INSTRUCTIONS TO FOLLOW: Leaving out the pictures, please reproduce exactly and only the lines from the one that contains "[0:00.00-0:01.00]" through the last line below.

DATA EXTRACT:
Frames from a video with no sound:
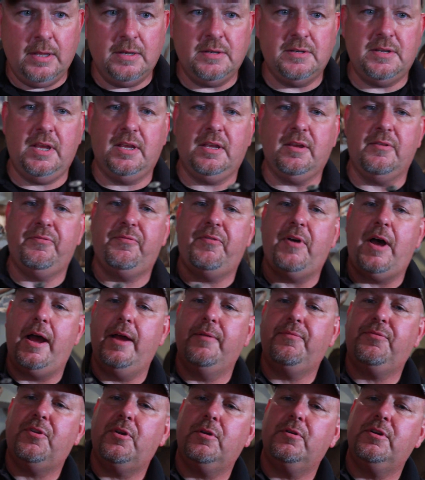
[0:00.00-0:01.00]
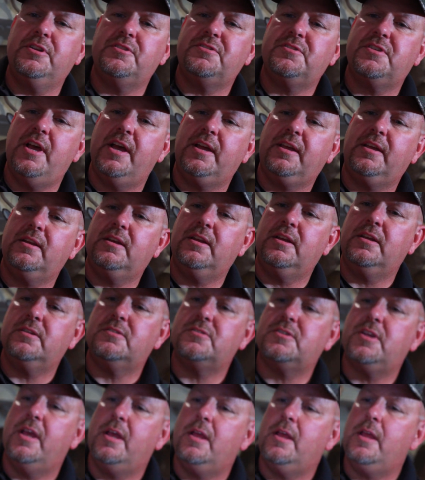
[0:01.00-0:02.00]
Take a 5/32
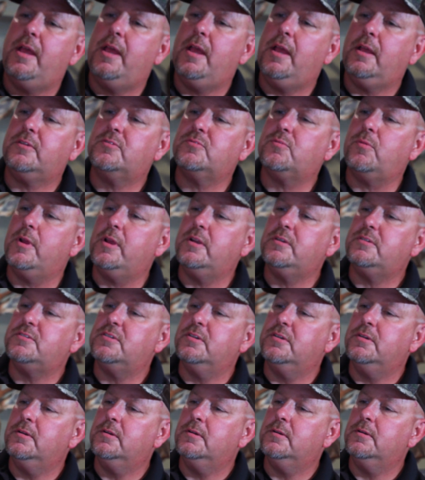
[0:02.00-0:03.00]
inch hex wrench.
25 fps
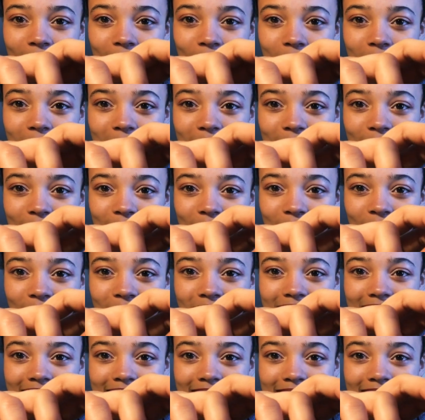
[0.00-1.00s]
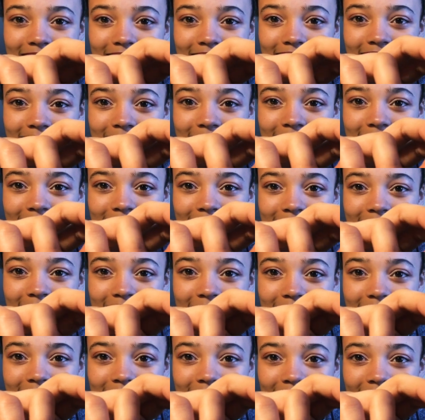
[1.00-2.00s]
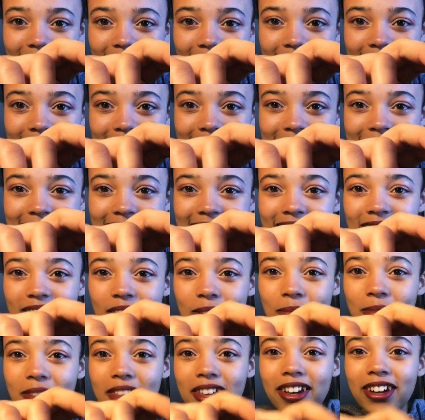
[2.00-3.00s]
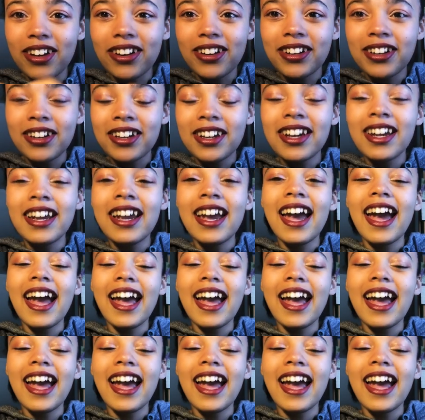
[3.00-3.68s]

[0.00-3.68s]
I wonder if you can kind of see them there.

SOLUTION FOR THIS PROBLEM:
[0:00.00-0:01.00]
[0:01.00-0:02.00]
Take a 5/32
[0:02.00-0:03.00]
inch hex wrench.
25 fps
[0.00-1.00s]
[1.00-2.00s]
[2.00-3.00s]
[3.00-3.68s]

[0.00-3.68s]
I wonder if you can kind of see them there.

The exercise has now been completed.